Winter is a nervous time for me as a beekeeper.
The bees are doing their version of hibernation, which means they’re all huddled together inside their beehive, keeping warm and eating up their honey and pollen stores, waiting for spring (with its warmth and flowers) to come.
There are lots of things that can go wrong. They can run out of honey, and starve. They can have plenty of honey, but too far away from their cluster, and starve. They can have too much honey in the space they should be clustering, keeping them too far apart from each other, and freeze. They can be tricked into being active on too many unseasonably warm days, thereby using more energy and going through their food stores faster, and starve. They can be unable to keep the hive warm enough on too many extremely cold days, and freeze. They can get too much moisture trapped in the hive, and freeze. Or maybe the level of disease or mites can be too high or the number of bees can be too low, and they won’t make it to the spring. Even beekeepers who know what their doing and have been doing it for years can have heavy losses over the winter.

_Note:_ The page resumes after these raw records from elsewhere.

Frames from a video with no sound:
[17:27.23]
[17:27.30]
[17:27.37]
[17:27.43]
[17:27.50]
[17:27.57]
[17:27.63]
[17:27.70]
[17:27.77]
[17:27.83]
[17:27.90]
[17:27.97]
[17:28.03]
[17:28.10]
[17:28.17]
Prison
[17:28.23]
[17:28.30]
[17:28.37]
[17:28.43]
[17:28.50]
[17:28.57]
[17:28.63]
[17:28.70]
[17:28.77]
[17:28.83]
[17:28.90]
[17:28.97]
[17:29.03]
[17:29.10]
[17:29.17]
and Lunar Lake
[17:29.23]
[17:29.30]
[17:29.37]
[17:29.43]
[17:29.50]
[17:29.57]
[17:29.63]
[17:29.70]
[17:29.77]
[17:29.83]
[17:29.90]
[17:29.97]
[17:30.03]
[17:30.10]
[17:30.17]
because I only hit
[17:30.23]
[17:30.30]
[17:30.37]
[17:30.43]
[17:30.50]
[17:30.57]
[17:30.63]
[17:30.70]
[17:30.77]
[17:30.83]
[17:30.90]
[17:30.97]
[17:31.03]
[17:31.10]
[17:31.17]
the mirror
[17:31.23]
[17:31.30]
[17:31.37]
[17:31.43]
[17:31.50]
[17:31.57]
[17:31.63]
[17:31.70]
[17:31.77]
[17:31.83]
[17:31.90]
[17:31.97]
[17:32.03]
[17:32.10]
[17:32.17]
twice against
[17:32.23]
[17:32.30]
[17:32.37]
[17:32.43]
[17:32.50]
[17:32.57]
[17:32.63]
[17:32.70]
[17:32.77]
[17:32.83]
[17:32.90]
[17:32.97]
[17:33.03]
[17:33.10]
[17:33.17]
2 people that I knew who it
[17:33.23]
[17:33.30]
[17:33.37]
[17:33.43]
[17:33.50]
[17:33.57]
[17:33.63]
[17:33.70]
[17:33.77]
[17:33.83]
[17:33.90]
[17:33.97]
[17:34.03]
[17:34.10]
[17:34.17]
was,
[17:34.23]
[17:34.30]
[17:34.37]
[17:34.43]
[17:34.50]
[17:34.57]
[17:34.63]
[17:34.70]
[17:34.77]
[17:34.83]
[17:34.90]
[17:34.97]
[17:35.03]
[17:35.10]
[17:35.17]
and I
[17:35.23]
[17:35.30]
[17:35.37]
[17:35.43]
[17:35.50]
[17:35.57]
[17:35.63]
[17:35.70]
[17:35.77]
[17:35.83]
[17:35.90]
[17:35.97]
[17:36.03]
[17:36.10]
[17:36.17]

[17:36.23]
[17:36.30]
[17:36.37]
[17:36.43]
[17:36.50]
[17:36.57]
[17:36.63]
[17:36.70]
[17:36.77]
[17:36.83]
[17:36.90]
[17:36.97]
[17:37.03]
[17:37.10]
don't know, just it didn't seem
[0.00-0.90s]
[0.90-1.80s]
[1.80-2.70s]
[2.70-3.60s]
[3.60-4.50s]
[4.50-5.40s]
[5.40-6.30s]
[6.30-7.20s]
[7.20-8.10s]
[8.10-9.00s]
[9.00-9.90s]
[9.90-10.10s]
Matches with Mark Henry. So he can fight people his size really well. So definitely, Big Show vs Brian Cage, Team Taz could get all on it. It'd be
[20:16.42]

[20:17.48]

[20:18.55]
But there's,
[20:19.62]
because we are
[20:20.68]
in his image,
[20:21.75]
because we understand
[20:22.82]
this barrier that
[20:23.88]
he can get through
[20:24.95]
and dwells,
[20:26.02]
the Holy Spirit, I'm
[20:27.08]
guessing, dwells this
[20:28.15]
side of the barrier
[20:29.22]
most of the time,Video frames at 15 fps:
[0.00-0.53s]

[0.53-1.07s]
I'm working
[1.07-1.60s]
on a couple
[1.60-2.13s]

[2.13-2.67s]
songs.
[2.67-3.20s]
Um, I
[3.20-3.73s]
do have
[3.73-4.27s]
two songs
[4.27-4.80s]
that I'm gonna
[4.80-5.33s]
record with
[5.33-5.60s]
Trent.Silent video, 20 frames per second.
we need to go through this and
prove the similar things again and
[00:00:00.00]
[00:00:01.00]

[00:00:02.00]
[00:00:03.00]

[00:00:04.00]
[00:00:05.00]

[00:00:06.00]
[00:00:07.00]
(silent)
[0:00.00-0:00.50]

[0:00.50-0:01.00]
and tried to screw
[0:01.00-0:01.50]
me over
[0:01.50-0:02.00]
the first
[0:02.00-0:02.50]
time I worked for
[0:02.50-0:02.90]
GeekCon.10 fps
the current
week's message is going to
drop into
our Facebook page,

Part of what makes it hard is there is very little to be done once winter has arrived, except sitting on my hands and waiting. In the fall, I could check my hive and make sure it had a thriving population, a laying queen, and plenty of honey stores. I could make sure there are ways for moist air to exit the hive, keeping the air drier inside. I could put up a windblock (that black fencing in the picture) to keep the icy wind from assaulting the hive all winter long. But now, I just wait.
Except being really bad at waiting, I go check on my hive all the time. I can’t open it up to see the bees inside; that would certainly tip the balance toward icy death. But I can press my ear up to the outside, and listen for the faint humming that means I’ve still got buzzing bees alive inside.